Most sports movies pick a few of these elements and call it a day, but Glory Road makes a point of milking every recognizable cliche, as if director James Gartner and screenwriters Christopher Cleveland and Bettina Gilois were working from a checklist, in the process doing a great disservice to the truly inspiring real-life tale of the 1965-66 Texas Western University men’s basketball team. It’s hard to say how much of this movie is true and how much has been Bruckheimered, but the basic facts are: Coach Don Haskins (Josh Lucas) ignored unspoken codes of racial integration by aggressively recruiting black players. An all-black Texas Western team won the NCAA championship against a dominant Kentucky squad coached by the legendary Adolph Rupp (Jon Voight), thus rewriting the rules of how a basketball team could be assembled.


A story like that deserves, nay, demands, a good movie, but the Disney treatment has resulted in a film no more or less exciting than The Mighty Ducks. Here’s a movie with all the visual competence one would expect of a Bruckheimer production, but also all the shortcomings in storytelling and character development. As critics sometimes note, Bruckheimer films aren’t really even films per se, but closer, instead, to extended trailers for themselves. This is indeed the case here. Not a single scene in Glory Road feels complete; lots of well-composed images on display, but very little grasp of basic film continuity or consistency of tone.

In one scene, Coach Haskins is having a Serious Conversation with one of his players in the locker room before the film cuts, seemingly at random, to the two of them standing in the middle of the gym, still talking. Same conversation, but an abrupt shift in setting with no apparent explanation. At the film’s outset, much to do is made about Haskins and his family living in the student dorms because the cash-strapped athletics program can’t afford to accommodate them otherwise.

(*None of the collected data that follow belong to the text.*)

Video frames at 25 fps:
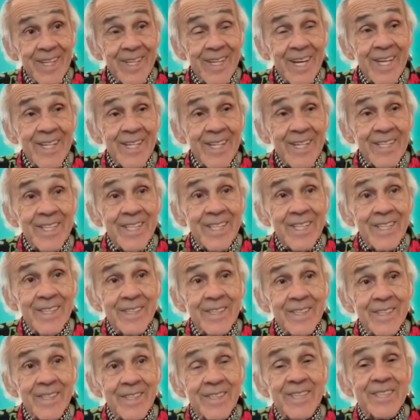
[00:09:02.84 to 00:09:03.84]
in
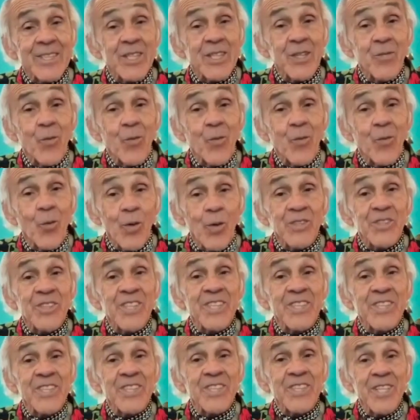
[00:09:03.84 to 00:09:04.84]
nineteen sixty-four,
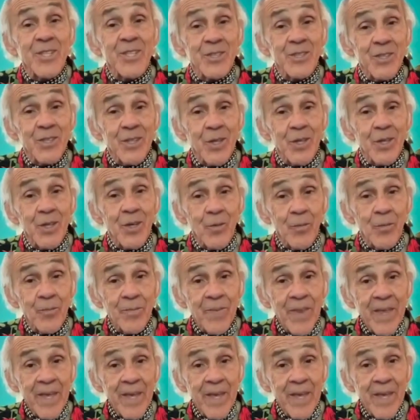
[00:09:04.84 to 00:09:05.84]
sixty years ago.
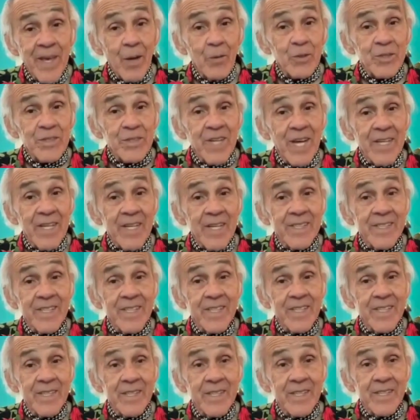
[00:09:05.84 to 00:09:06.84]
I was
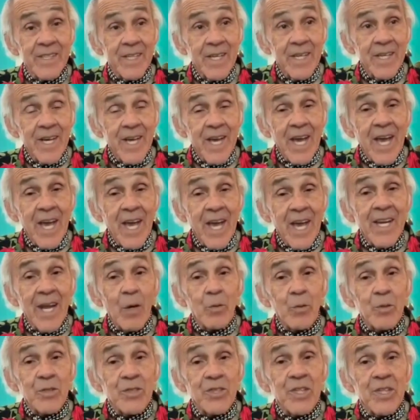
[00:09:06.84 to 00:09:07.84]
nineteen, and
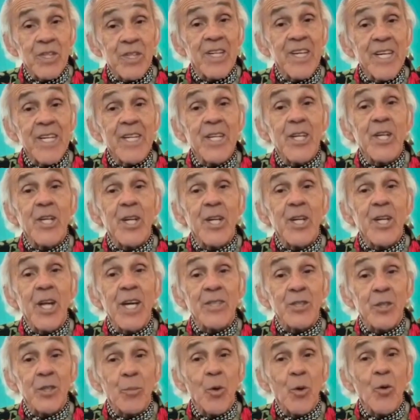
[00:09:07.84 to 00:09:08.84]
I was the lead in
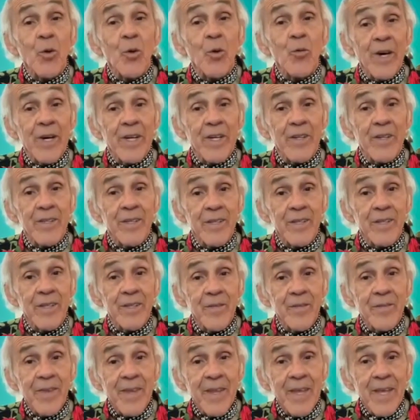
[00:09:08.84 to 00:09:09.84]
as a bullfighter.
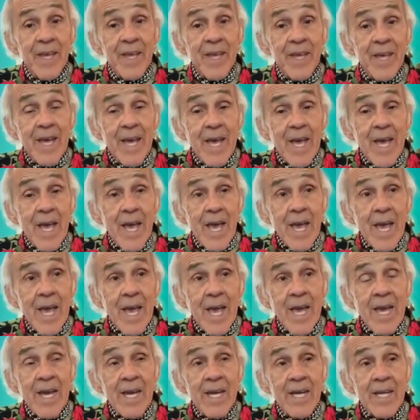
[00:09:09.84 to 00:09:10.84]

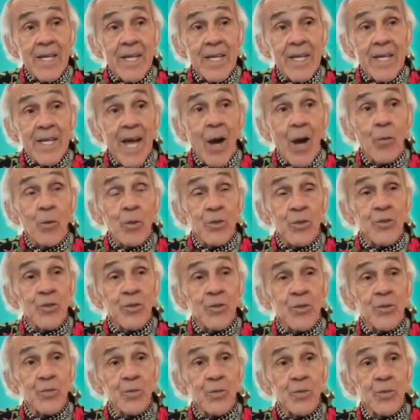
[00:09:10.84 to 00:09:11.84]
And I
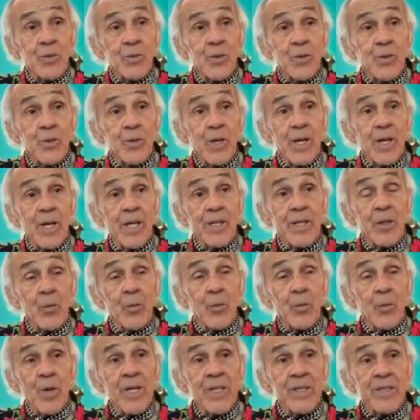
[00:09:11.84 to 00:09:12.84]
was in the
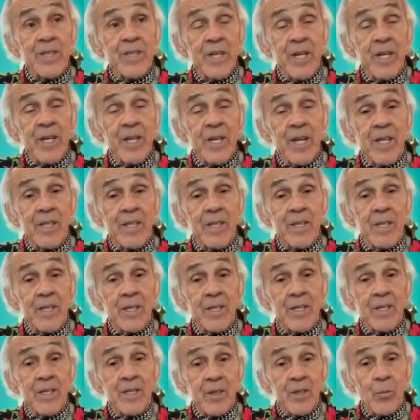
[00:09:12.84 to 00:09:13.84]
rings and in, in
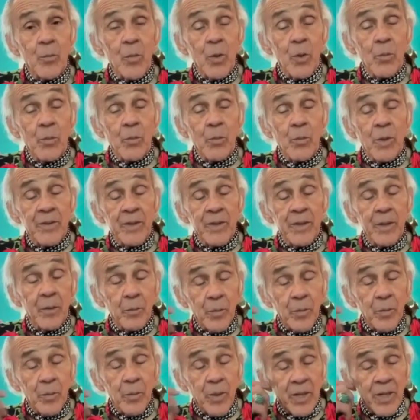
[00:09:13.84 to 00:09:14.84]
the in
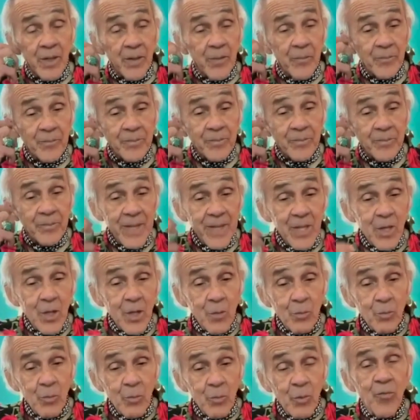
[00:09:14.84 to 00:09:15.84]
the uh,
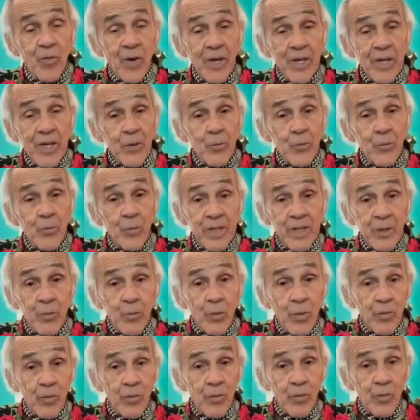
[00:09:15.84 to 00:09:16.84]
bullfighting ring
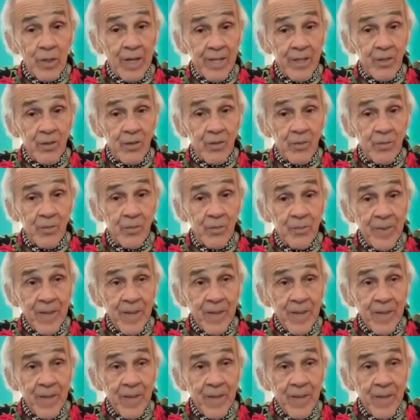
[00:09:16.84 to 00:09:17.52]
in Nuevo Laredo,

The family is later shown in a residence clearly containing a kitchen, living room and at least two bedrooms. Either Texas Western has the best dorms on Earth, or the filmmakers, again, neglect to explain something that, while not exactly crucial to the story, could have maybe been covered in five seconds of dialogue. Did he get a raise? Did the team’s successful season serve to expand the school’s athletics budget? Whatever.

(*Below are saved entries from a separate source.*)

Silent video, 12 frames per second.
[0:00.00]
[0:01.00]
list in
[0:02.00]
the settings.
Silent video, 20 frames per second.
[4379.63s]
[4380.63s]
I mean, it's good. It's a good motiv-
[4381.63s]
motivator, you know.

The acting is generally solid. Lucas, who with Stealth proved he could convincingly perform bad material, is well cast in a role that mostly requires screaming and impassioned speech-making. To further bludgeon each emotional cue into our heads, Lucas’s every word is soundtracked by the gratuitous swellings of an orchestra, no matter the context. “Your dignity lies inside you.” = orchestra swells. “I’m starting all black players in tomorrow’s game.” = orchestra swells. “I have a bowel obstruction.” = orchestra swells. Well, no one said the road to glory was pretty.